My Stupid Bloody Lip

My Stupid Bloody Lip

Chair lift selfie – I would not advise this.

My spirits were high.  On Friday we had our first official day on the slopes (about time right?).  We had carefully picked up new skis and boots for both our little girls and were heading to the chalet early to get their bindings adjusted – it was going to be a great day.  
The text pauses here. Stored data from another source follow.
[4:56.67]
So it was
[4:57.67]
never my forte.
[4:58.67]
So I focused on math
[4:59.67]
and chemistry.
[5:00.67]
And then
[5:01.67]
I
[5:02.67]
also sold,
As we drove, I could feel the heat rising…not sure why all of us chose to put on 20 layers of gear before we actually got outside, but at the time, it seemed like a good idea.  I can feel a tinge of angst from the heat, but try to ignore that and keep my spirits up.  When we arrive, all goes well, we schlep 7 bags (yes 7) and the skis & poles into the chalet and get in line for adjusting.  The heat seems to be creeping ever higher, but I breathe and think of my powerful meditative ways to trigger my inner zen.  It’s our turn to get the skis adjusted (finally), and then we get a little lecture that they don’t usually do the adjustments so quickly (I grit my teeth a little…I had called ahead to be sure it would be ok).  Another deep breath, heat rising…
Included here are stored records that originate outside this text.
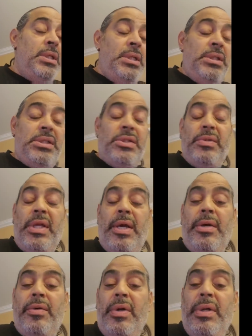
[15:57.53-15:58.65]
So
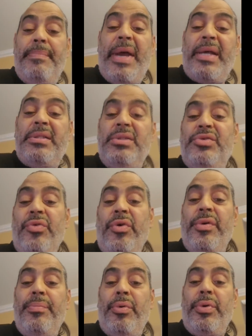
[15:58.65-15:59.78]
now back to the
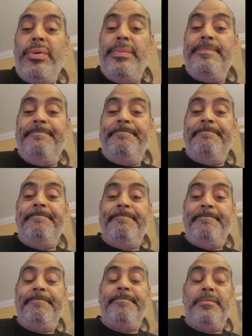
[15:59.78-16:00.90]
drawing board.
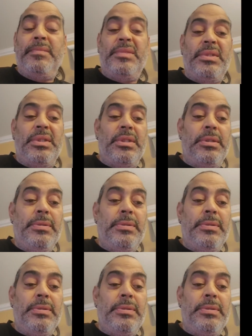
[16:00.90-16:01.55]
Yeah.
So we move into a different sitting area to wait.  We have a snack (a healthy snack – patting myself on the back), we all chat and wait…one hour.  Meanwhile my girls decide the helmets they decorated last year with duct tape are no longer quite right and they want it all removed.  So we start ripping and tearing the tape off.  It’s a little stubborn and the heat is really rising now.  I am pulling, grunting, and scratching at the damn tape and then boom, it happened.  I wrenched at a piece of tape and it let loose and so did the helmet – BOOM, right into my face.  My lip to be exact.  It stings.  I’m now sweaty hot with a bloody fat lip – and still an hour out from hitting the slopes.  Dear God help me!  Breathe, just breathe.
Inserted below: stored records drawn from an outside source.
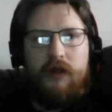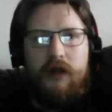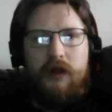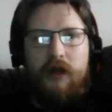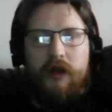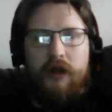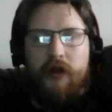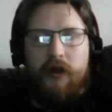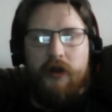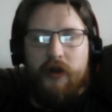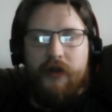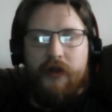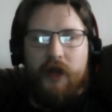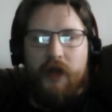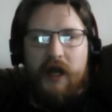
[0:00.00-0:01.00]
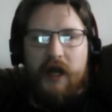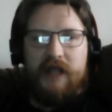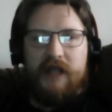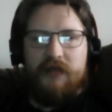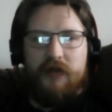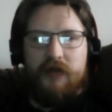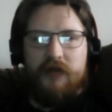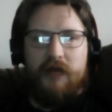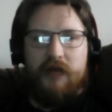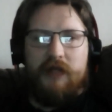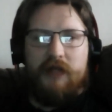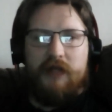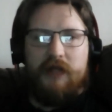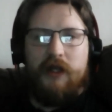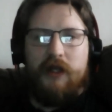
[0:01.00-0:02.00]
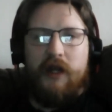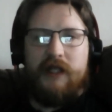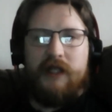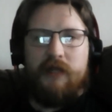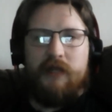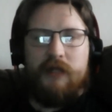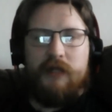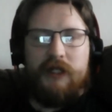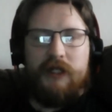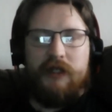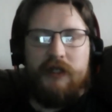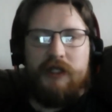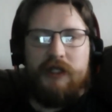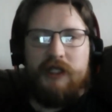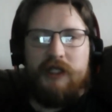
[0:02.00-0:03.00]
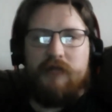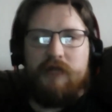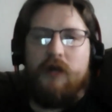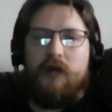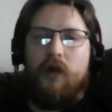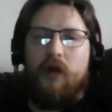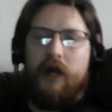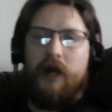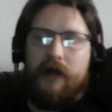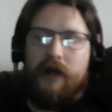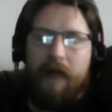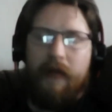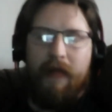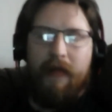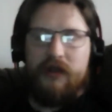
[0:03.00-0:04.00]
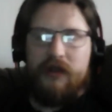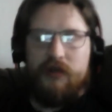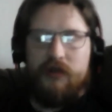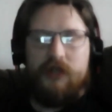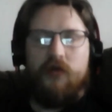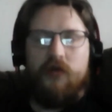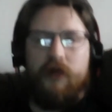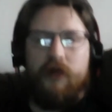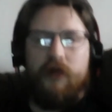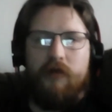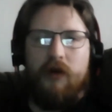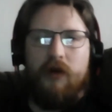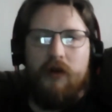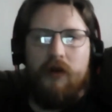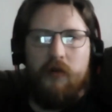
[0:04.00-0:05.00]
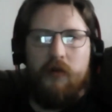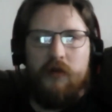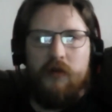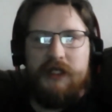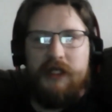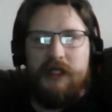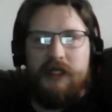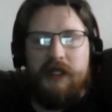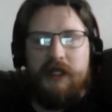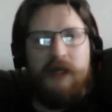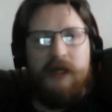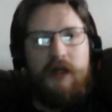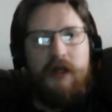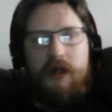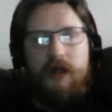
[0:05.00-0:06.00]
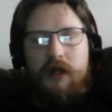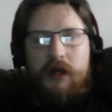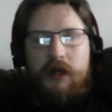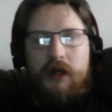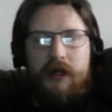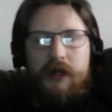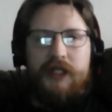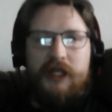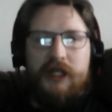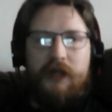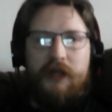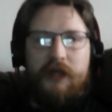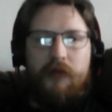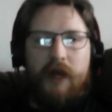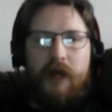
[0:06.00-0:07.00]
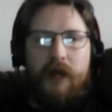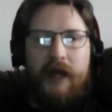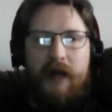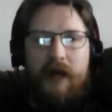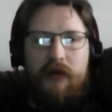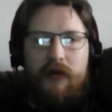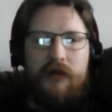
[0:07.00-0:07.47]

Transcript: the last few games. I think the last couple series she's been quiet, sort of scoring the ball. Was it good to see her break out?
The moment we hit the slopes. Epic lip battle wound covered well by grown up pose.

Layers of tape…

We all have layers of tape – sometimes we put them on to feel better or look better.  They aren’t necessary, and often bog us down.  Some layers have been on for years and years, making them especially difficult to consider pealing off.  Then, there’s that moment where we decide we don’t need them anymore and we want the original.  As we strip away the layers, residue is left behind and maybe even some scratches and dings, and damn the process can really hurt.  BUT the original…it’s so original.  It’s 100% the true us – with all the bumps, scratches, and bruises…if you take it all in, it’s breathtaking.  We don’t necessarily see the original reflection of beauty, somehow it’s better now, with more depth, more meaning, more experience.

Do you have tape wrapped around you?  Is it really helping?  Is it something superficial that once removed would reveal something, perhaps not as shiny, but more authentic?  I challenge you to pull it off – get the fat lip, embrace the residue and feel ever more yourself.  Need some help with the process?  We’d like to volunteer. The trumi health coaching program is well equipped to give you the tools you need and support you want to take those layers off and find your true self.

In honor of my skiing adventure, and my interesting “meal” while skiing – I give you a healthy snack idea: peanut butter balls – pack them up for your next Après time:

BP balls

CHOCOLATE PEANUT BUTTER PROTEIN BALLS (what’s not to love about chocolate and peanut butter?)

2 cups crunchy peanut butter
2 scoops chocolate whey protein (I love warrior whey)
2 ripe bananas mashed
2 T flaxseeds (ground of roasted depending on your texture preference)

Mix together, form into small teaspoon sized balls, freeze on parchment paper for 2 hrs! Voila, a yummy snack ready when you are!